Stored data entries
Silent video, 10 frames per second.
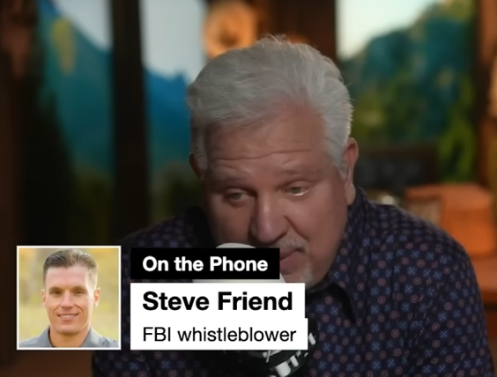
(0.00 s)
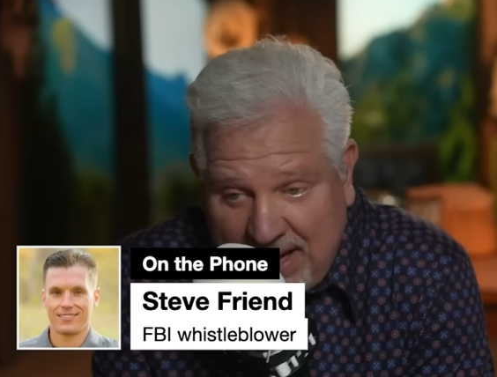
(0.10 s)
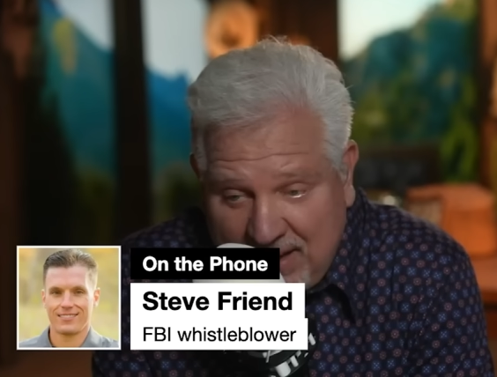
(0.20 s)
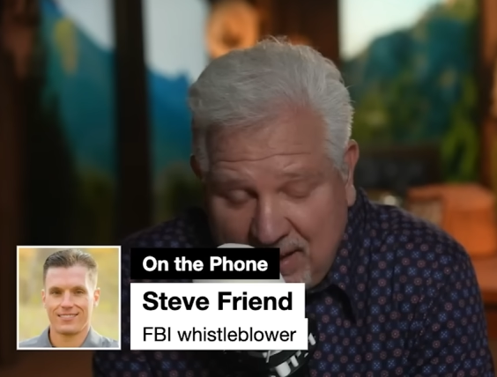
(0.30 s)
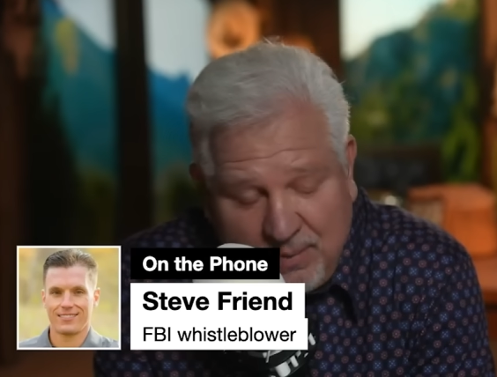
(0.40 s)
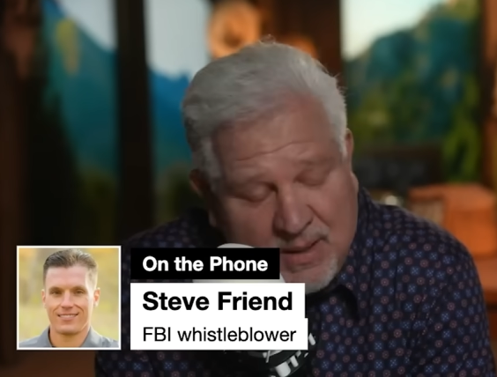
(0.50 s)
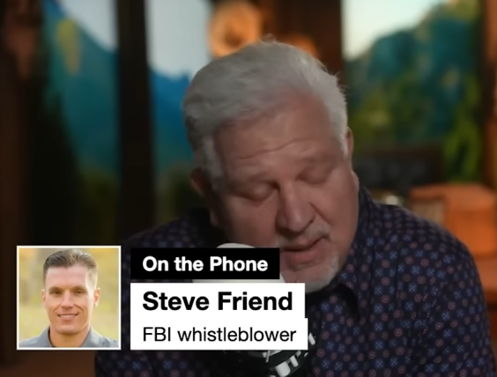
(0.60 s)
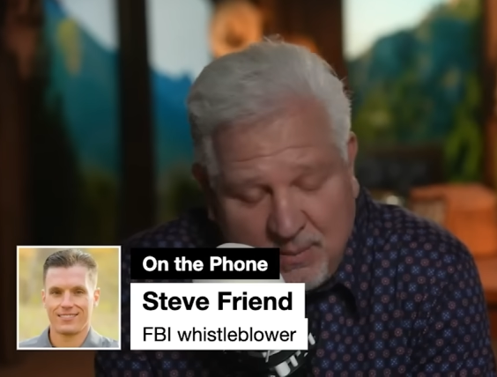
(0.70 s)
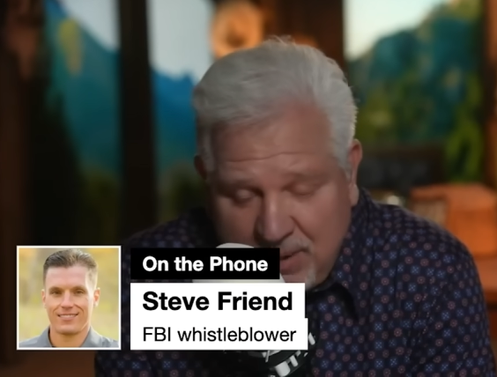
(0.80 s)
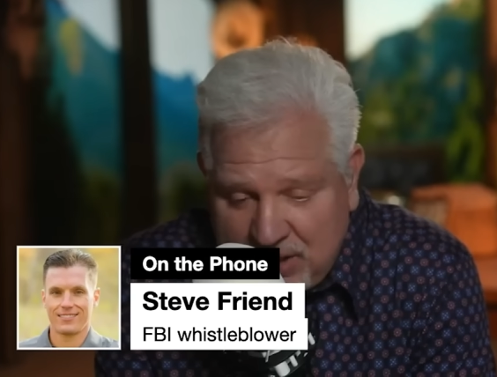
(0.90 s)
Speaker 1: back up,
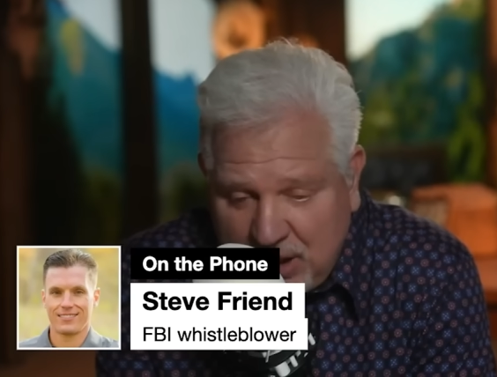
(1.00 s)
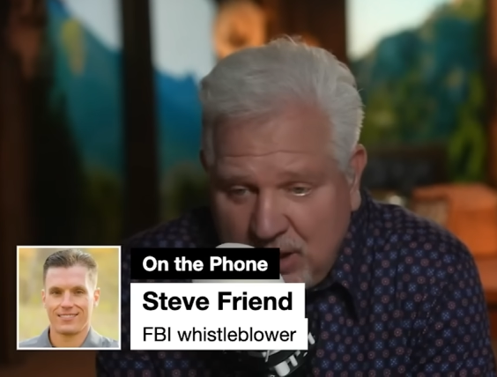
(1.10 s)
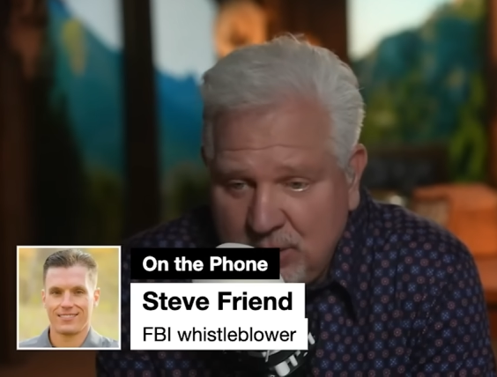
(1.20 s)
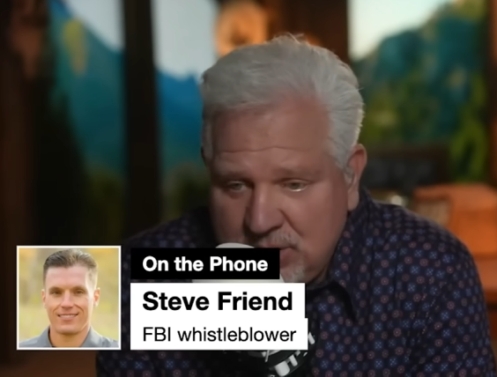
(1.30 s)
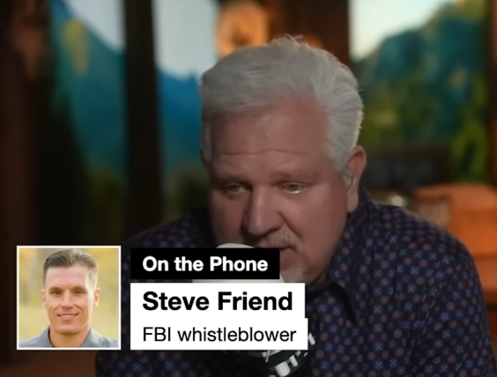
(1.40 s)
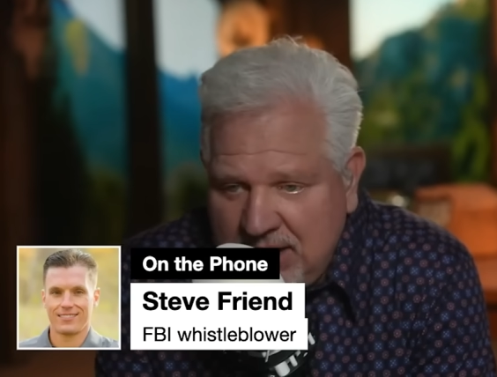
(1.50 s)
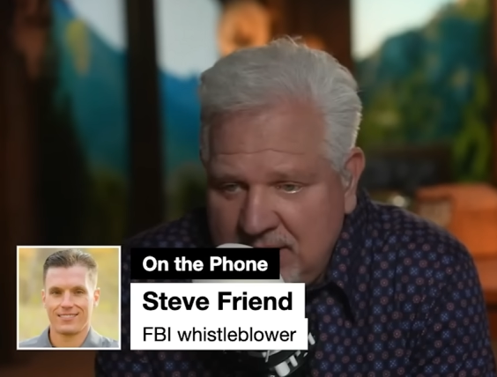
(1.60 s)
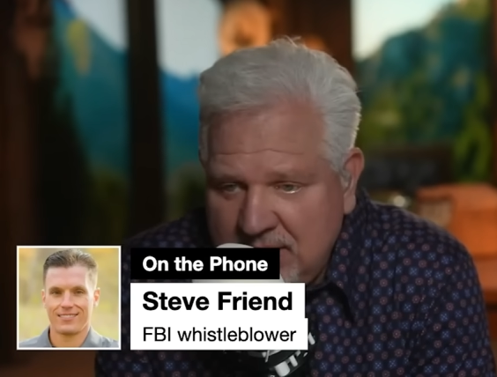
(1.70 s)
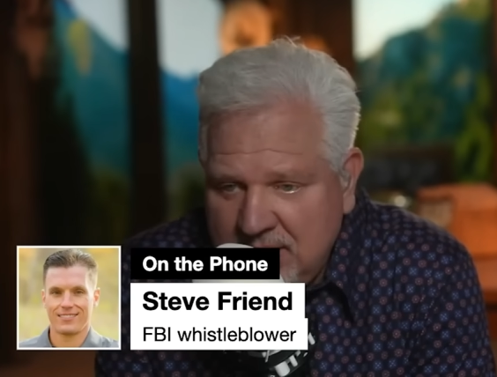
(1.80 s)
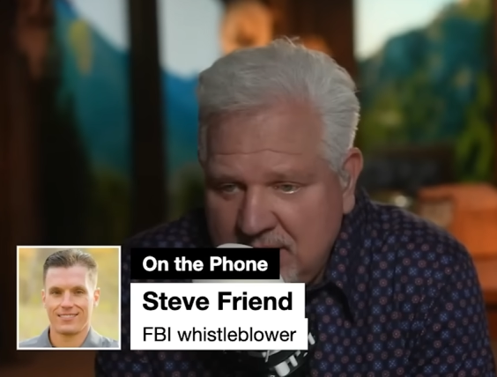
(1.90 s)
but closed it.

* Your assignment
Hand back the data above exactly, leaving out all pictures.

* Response to this exercise
Silent video, 10 frames per second.
(0.00 s)
(0.10 s)
(0.20 s)
(0.30 s)
(0.40 s)
(0.50 s)
(0.60 s)
(0.70 s)
(0.80 s)
(0.90 s)
Speaker 1: back up,
(1.00 s)
(1.10 s)
(1.20 s)
(1.30 s)
(1.40 s)
(1.50 s)
(1.60 s)
(1.70 s)
(1.80 s)
(1.90 s)
but closed it.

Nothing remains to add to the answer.